===== Dataset records

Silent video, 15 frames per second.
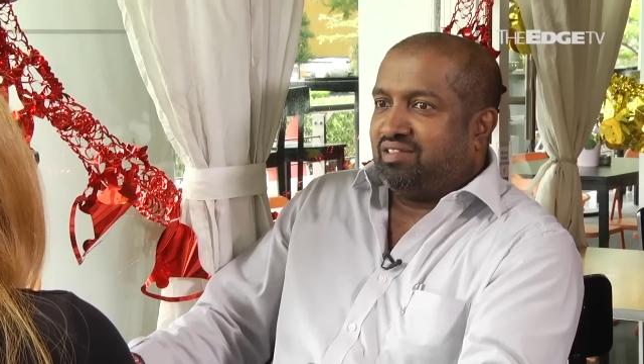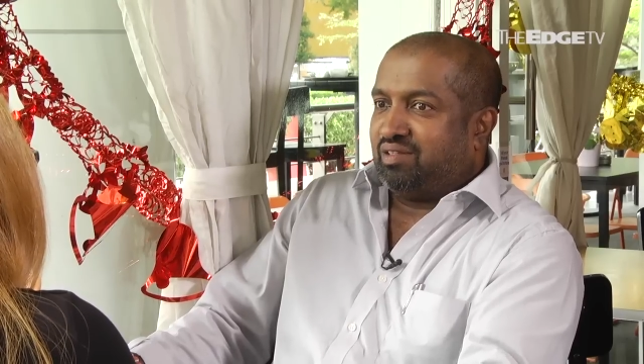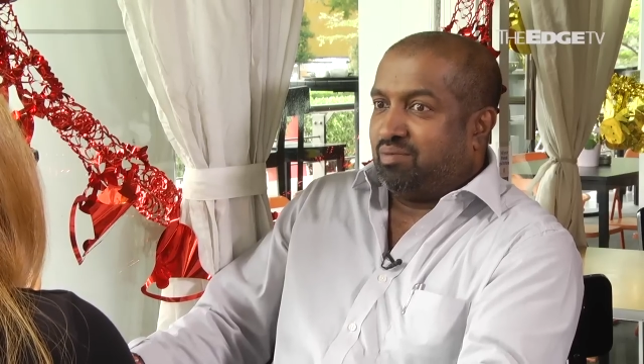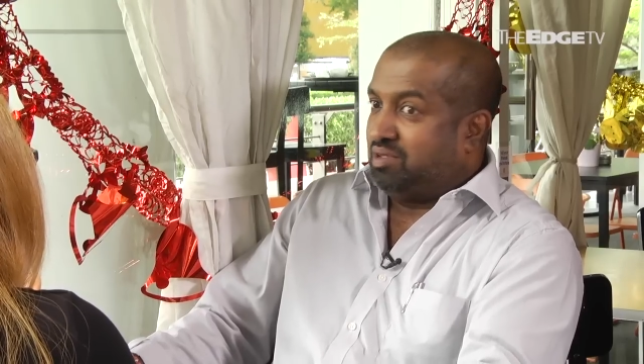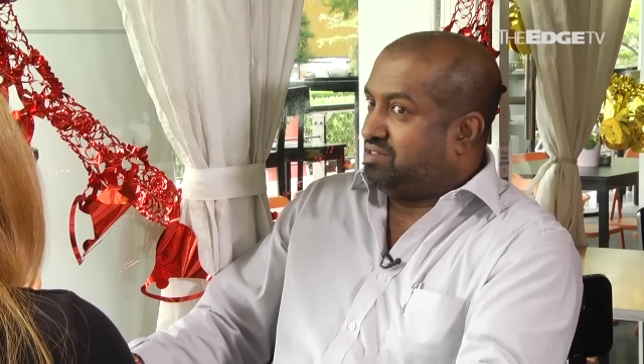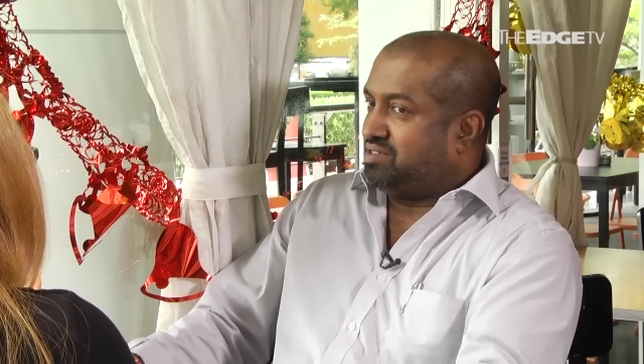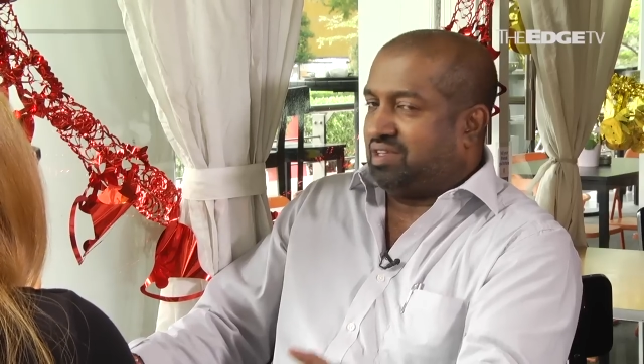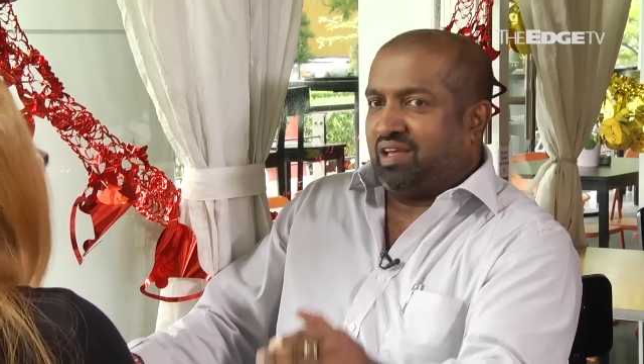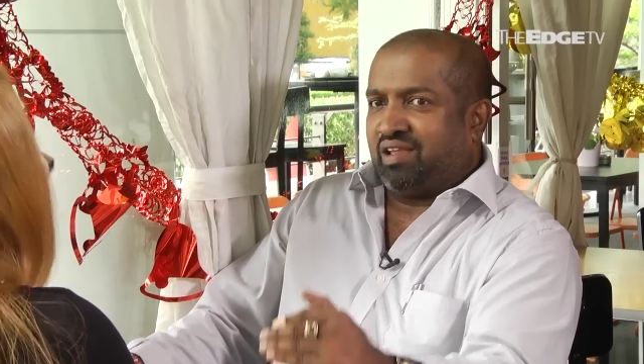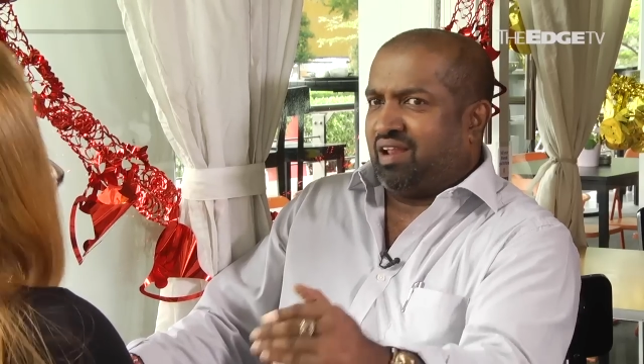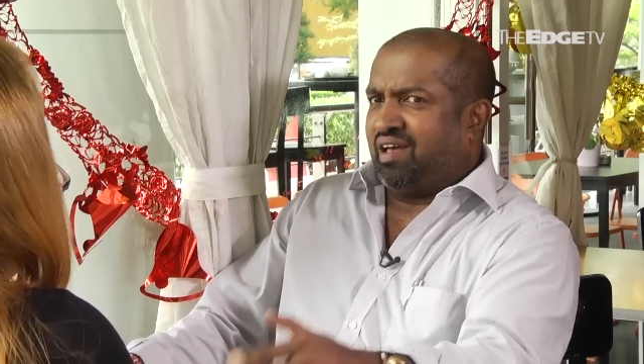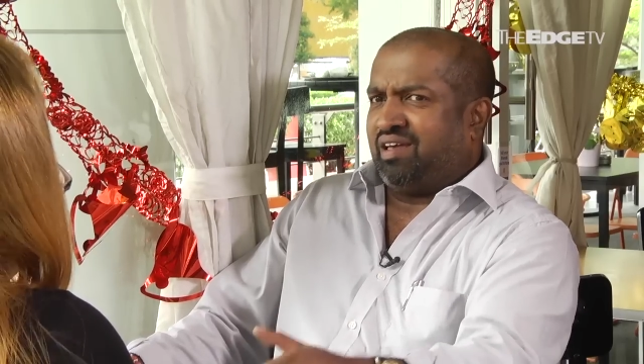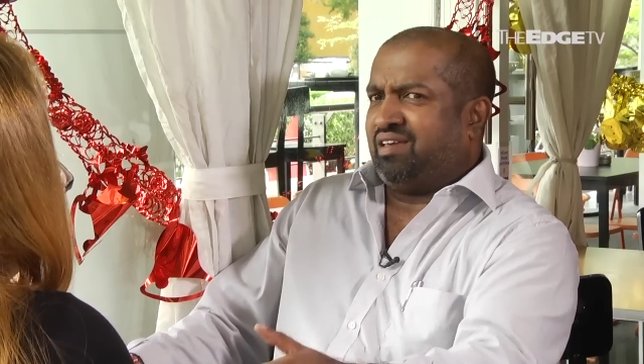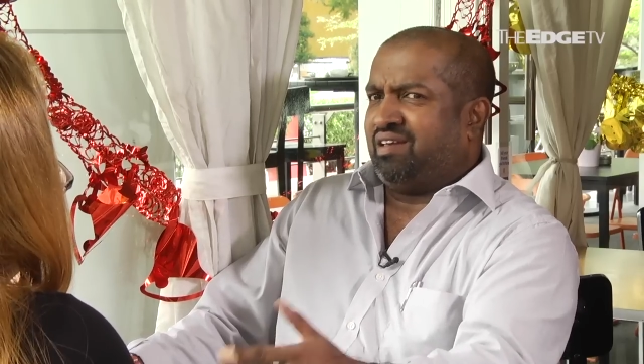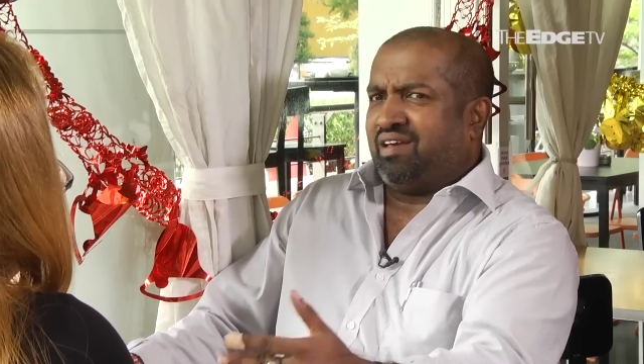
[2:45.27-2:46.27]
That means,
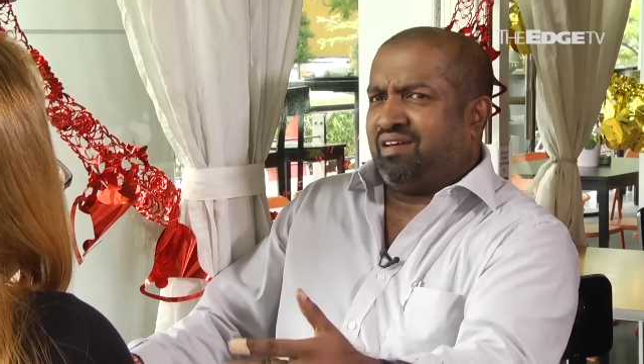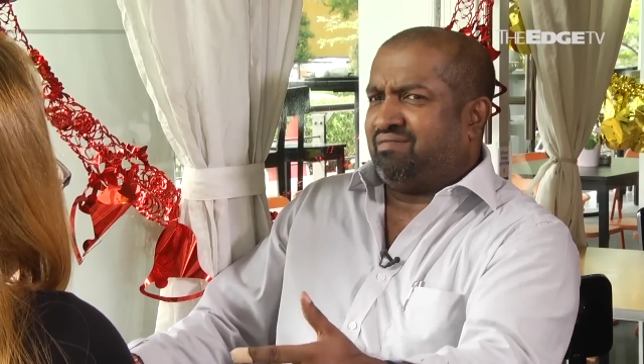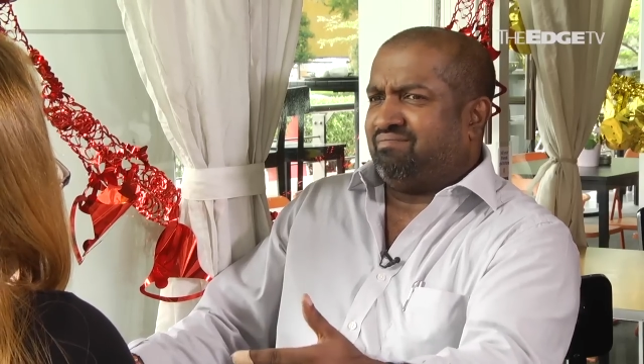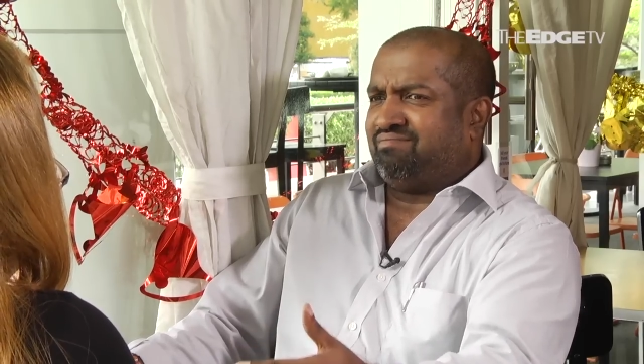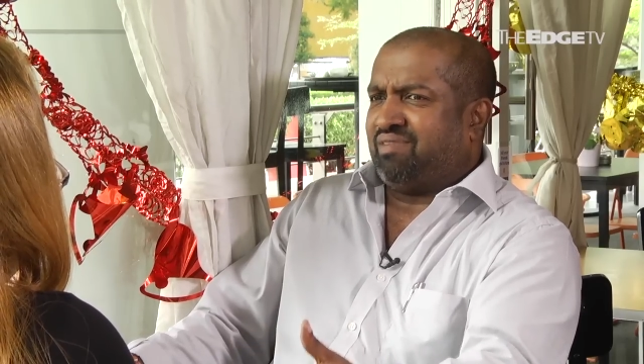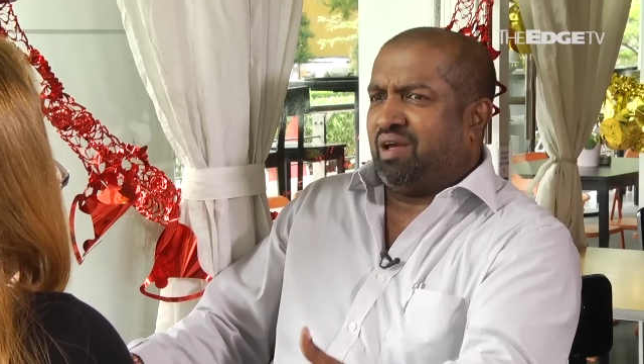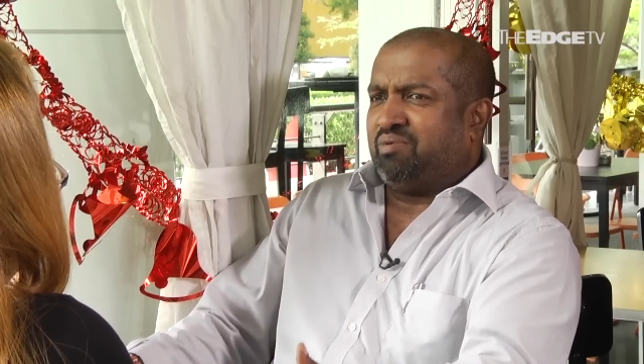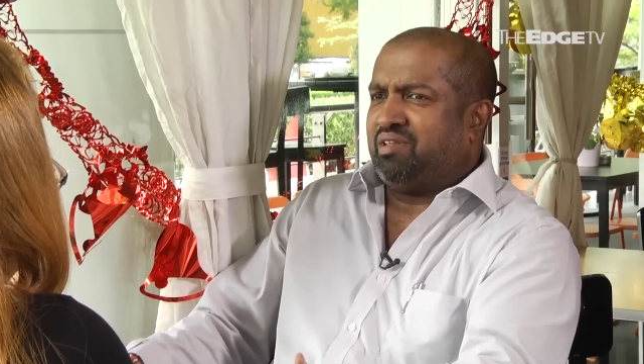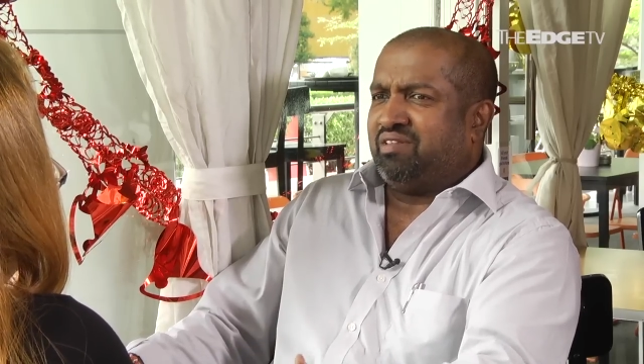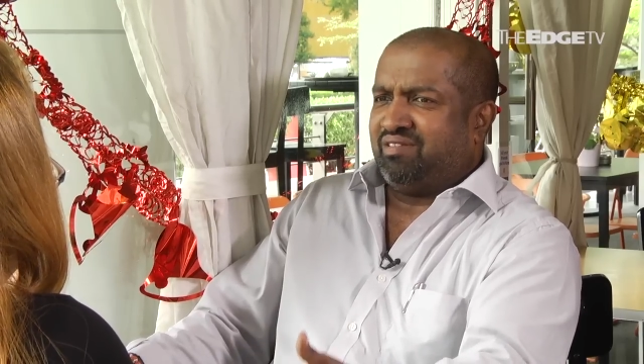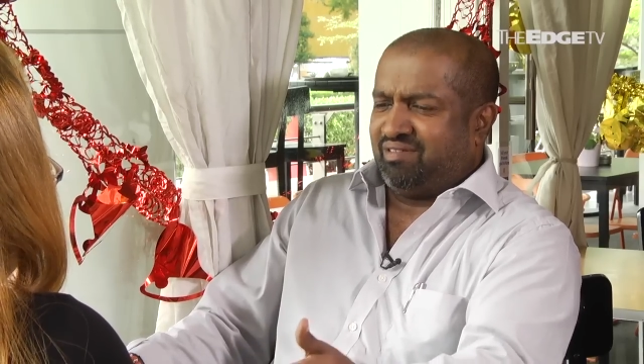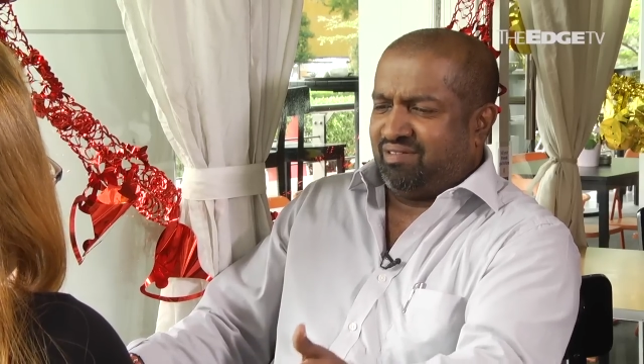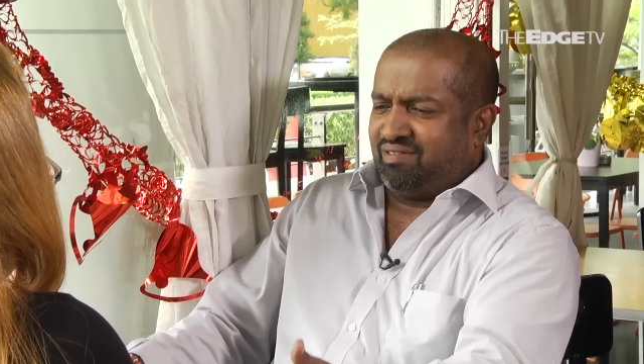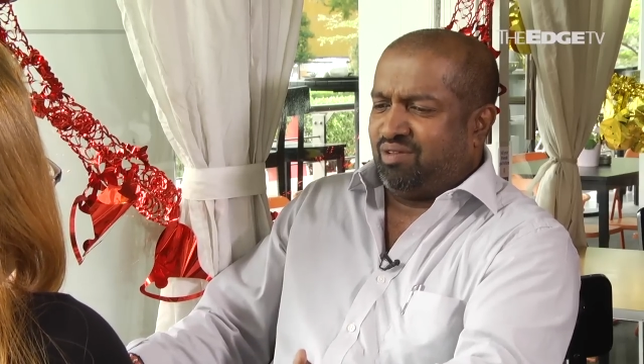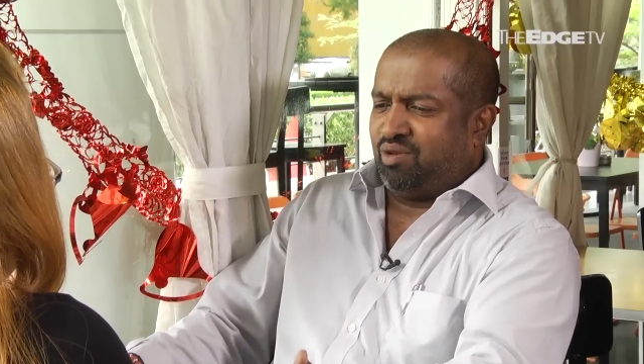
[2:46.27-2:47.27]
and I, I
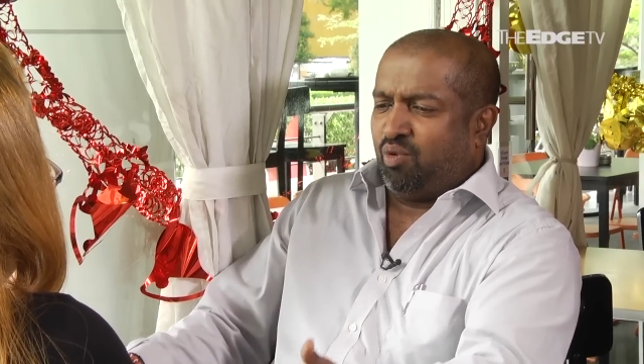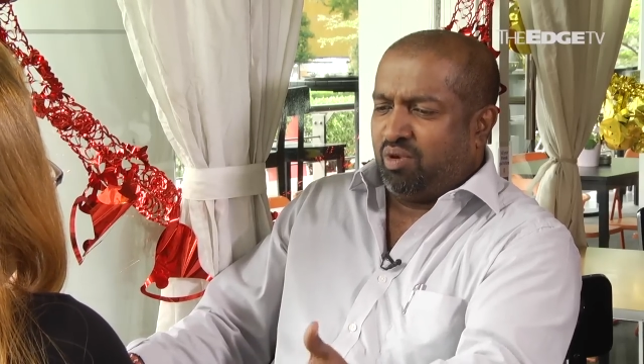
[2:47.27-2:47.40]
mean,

==========
===== Dataset records

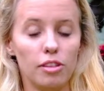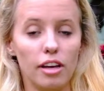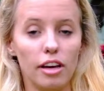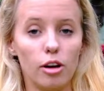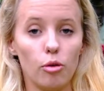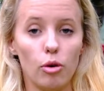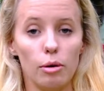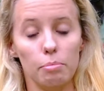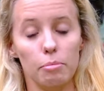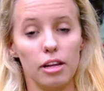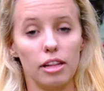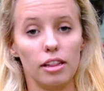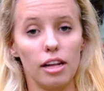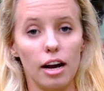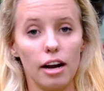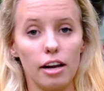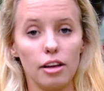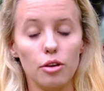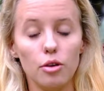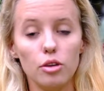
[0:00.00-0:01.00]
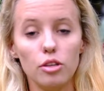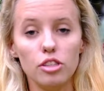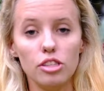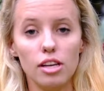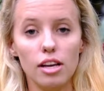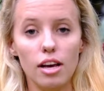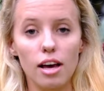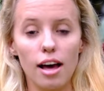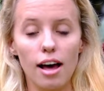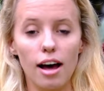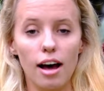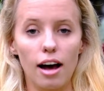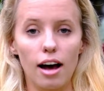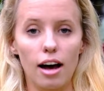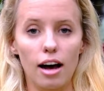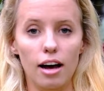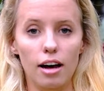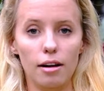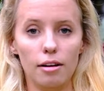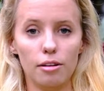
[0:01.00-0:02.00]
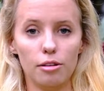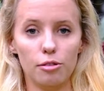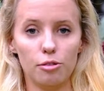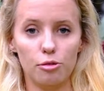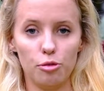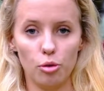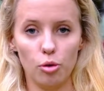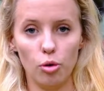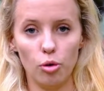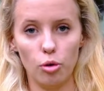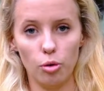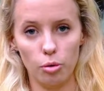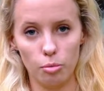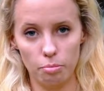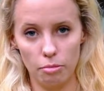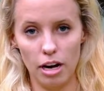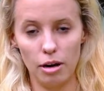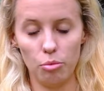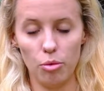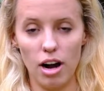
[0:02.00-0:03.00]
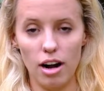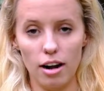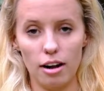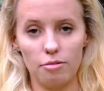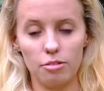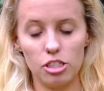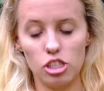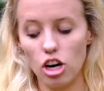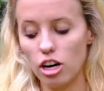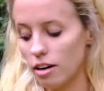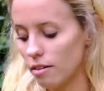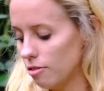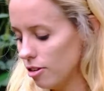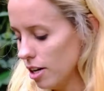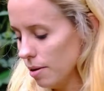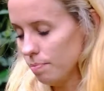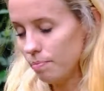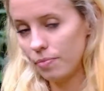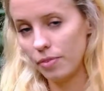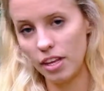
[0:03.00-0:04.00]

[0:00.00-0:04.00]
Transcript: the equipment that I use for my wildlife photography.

==========

**What needs to be done**
Leaving out all pictures, set down exactly the lines of the material above, from the line with "[0:01.00-0:02.00]" to the line with "Transcript: the equipment" inclusive, and no others.

**Reply**
[0:01.00-0:02.00]
[0:02.00-0:03.00]
[0:03.00-0:04.00]

[0:00.00-0:04.00]
Transcript: the equipment that I use for my wildlife photography.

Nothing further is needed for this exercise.